━━━━━ Data shown
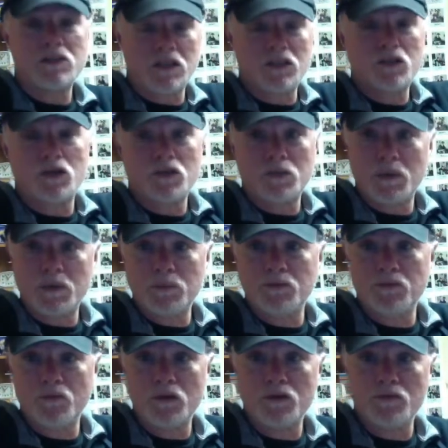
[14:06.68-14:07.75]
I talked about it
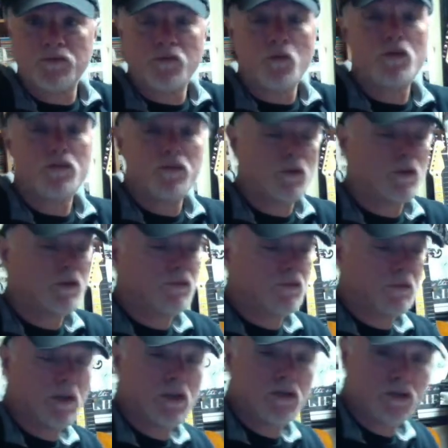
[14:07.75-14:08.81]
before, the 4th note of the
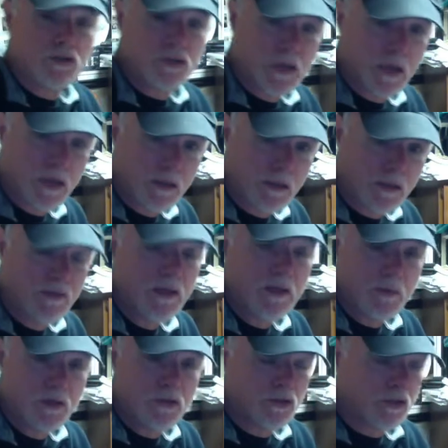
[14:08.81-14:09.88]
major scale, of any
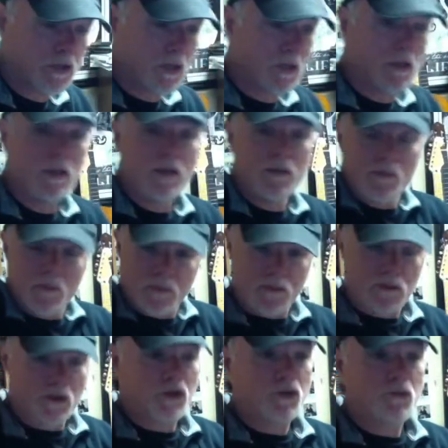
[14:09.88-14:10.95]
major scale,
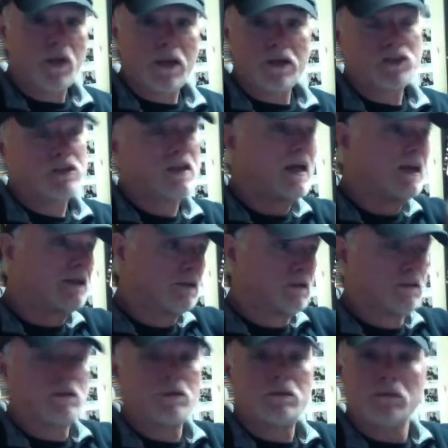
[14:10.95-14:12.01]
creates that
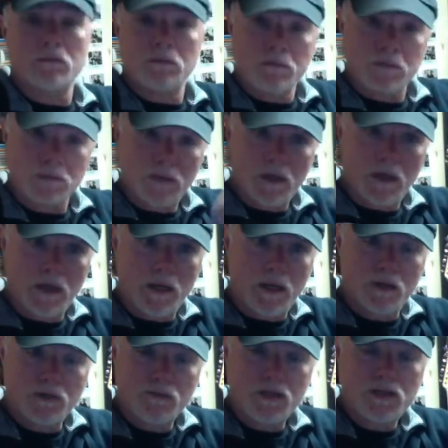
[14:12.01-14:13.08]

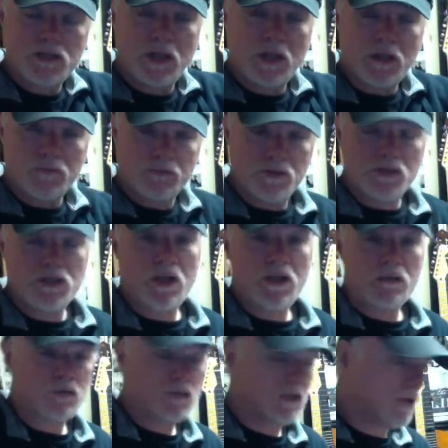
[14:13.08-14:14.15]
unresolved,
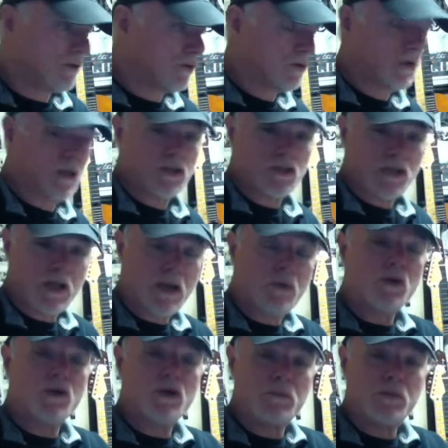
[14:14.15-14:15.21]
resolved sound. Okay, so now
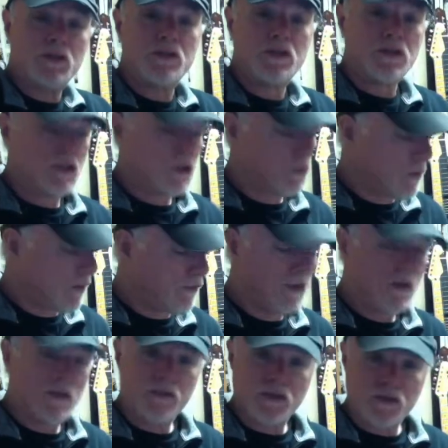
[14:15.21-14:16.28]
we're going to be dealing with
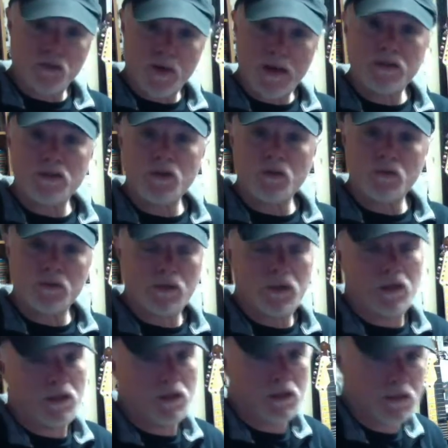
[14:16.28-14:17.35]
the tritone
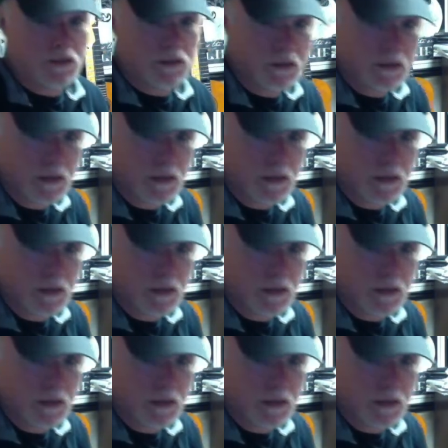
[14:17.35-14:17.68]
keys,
━━━━━━━━━━
## Required work
With the pictures excluded, the records are to be reproduced exactly.

## Response to this exercise
[14:06.68-14:07.75]
I talked about it
[14:07.75-14:08.81]
before, the 4th note of the
[14:08.81-14:09.88]
major scale, of any
[14:09.88-14:10.95]
major scale,
[14:10.95-14:12.01]
creates that
[14:12.01-14:13.08]

[14:13.08-14:14.15]
unresolved,
[14:14.15-14:15.21]
resolved sound. Okay, so now
[14:15.21-14:16.28]
we're going to be dealing with
[14:16.28-14:17.35]
the tritone
[14:17.35-14:17.68]
keys,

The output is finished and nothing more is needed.